You are viewing a plain text version of this content. The canonical link for it is here.
Posted to users@kafka.apache.org by Roman Garcia <rg...@dridco.com> on 2011/09/09 20:57:40 UTC

Re: HA / failover

Sorry Jun that it took me so long to reply.
There's still one thing I don't get:

>> There is one offset per topic/partition, if a partition is not available
because a broker is down, its offset in the consumer won't grow anymore.

So, because I want HA, I set up 2 brokers to attend same topic/partition, right?

using zk-producer  msgs will be sent only to one of those 2 brokers? Or will it balance randomly?

If one of those 2 brokers is down, producer will start sending messages to the one alive?
 
Example:
Start zk x 3, kafka x 2 (first run), 1 zk-producer, 1 zk-consumer

Produce msgs 1 & 2
Consume msg 1
kafka A fails -> consumer now reads kafka B
Produce msgs 3 & 4
Consume msgs 3,4
Kafka A is started
Consumer sees it, but won't ask for msg 2

Makes sense?

PS: I'm trying to understand how linkedin manages HA with sensei + kafka...sorry!
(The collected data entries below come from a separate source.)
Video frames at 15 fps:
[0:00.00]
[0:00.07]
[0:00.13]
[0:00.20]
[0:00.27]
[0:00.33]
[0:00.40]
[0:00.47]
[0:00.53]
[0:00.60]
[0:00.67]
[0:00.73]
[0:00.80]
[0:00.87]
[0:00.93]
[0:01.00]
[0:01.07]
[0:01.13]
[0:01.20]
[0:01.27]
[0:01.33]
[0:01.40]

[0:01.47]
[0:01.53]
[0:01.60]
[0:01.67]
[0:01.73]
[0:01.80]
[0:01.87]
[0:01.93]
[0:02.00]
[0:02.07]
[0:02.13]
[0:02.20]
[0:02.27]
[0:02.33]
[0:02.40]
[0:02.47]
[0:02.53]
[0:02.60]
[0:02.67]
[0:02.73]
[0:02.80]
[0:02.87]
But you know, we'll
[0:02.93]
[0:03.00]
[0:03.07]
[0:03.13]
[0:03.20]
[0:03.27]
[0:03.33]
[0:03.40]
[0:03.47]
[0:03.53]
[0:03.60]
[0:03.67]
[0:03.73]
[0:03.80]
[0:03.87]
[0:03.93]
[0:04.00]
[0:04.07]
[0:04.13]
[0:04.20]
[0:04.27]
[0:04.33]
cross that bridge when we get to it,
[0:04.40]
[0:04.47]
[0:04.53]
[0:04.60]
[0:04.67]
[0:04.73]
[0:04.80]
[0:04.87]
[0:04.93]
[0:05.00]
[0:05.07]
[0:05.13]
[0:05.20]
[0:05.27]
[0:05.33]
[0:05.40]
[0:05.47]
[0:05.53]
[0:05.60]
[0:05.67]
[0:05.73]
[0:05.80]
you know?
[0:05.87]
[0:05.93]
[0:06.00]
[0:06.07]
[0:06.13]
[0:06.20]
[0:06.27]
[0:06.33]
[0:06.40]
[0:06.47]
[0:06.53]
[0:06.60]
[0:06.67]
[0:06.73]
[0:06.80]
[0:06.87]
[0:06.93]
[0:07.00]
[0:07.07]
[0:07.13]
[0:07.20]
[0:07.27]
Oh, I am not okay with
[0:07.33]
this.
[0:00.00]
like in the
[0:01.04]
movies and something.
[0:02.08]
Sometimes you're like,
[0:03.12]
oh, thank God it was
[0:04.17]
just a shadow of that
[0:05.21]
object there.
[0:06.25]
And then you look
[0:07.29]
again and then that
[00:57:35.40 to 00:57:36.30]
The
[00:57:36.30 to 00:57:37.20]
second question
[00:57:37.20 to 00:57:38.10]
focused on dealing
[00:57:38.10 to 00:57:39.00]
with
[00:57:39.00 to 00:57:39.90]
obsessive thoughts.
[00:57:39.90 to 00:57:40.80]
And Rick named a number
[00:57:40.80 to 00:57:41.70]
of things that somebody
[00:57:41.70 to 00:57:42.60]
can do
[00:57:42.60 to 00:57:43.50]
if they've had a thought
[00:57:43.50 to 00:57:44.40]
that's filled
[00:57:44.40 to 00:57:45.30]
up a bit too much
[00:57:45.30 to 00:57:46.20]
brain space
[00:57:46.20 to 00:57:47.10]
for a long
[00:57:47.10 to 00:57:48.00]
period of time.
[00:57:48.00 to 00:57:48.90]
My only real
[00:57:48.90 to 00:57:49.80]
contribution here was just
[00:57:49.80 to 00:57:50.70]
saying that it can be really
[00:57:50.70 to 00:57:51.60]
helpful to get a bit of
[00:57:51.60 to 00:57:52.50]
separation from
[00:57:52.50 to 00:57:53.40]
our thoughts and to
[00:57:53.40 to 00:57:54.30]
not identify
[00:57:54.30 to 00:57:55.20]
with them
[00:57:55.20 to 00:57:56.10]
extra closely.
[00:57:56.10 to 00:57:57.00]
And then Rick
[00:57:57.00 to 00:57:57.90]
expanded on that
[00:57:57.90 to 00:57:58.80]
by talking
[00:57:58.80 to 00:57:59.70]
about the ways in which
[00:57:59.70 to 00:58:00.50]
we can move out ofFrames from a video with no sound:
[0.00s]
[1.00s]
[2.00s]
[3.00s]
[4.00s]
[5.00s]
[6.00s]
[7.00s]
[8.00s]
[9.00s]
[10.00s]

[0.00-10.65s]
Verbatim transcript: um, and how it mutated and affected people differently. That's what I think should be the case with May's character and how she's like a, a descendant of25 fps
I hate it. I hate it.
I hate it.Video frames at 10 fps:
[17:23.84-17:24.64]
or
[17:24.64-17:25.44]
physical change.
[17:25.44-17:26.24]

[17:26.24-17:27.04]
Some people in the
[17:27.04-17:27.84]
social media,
----- Mensaje original -----
De: Jun Rao [mailto:junrao@gmail.com]
Enviado: Tuesday, August 30, 2011 03:46 PM
Para: kafka-users@incubator.apache.org <ka...@incubator.apache.org>
Asunto: Re: HA / failover

See my inlined reply below.

Thanks,

Jun


On Tue, Aug 30, 2011 at 8:36 AM, Roman Garcia <rg...@dridco.com> wrote:

> >> Roman,
> Without replication, Kafka can lose messages permanently if the
> underlying storage system is damaged. Setting that aside, there are 2
> ways that you can achieve HA now. In either case, you need to set up a
> Kafka cluster with at least 2 brokers.
>
> Thanks for the clarification Jun. But even then, with replication, you
> could still lose messages, right?
>
>
If you do synchronous replication with replication factor >1 and there is
only 1 failure, you won't lose any messages.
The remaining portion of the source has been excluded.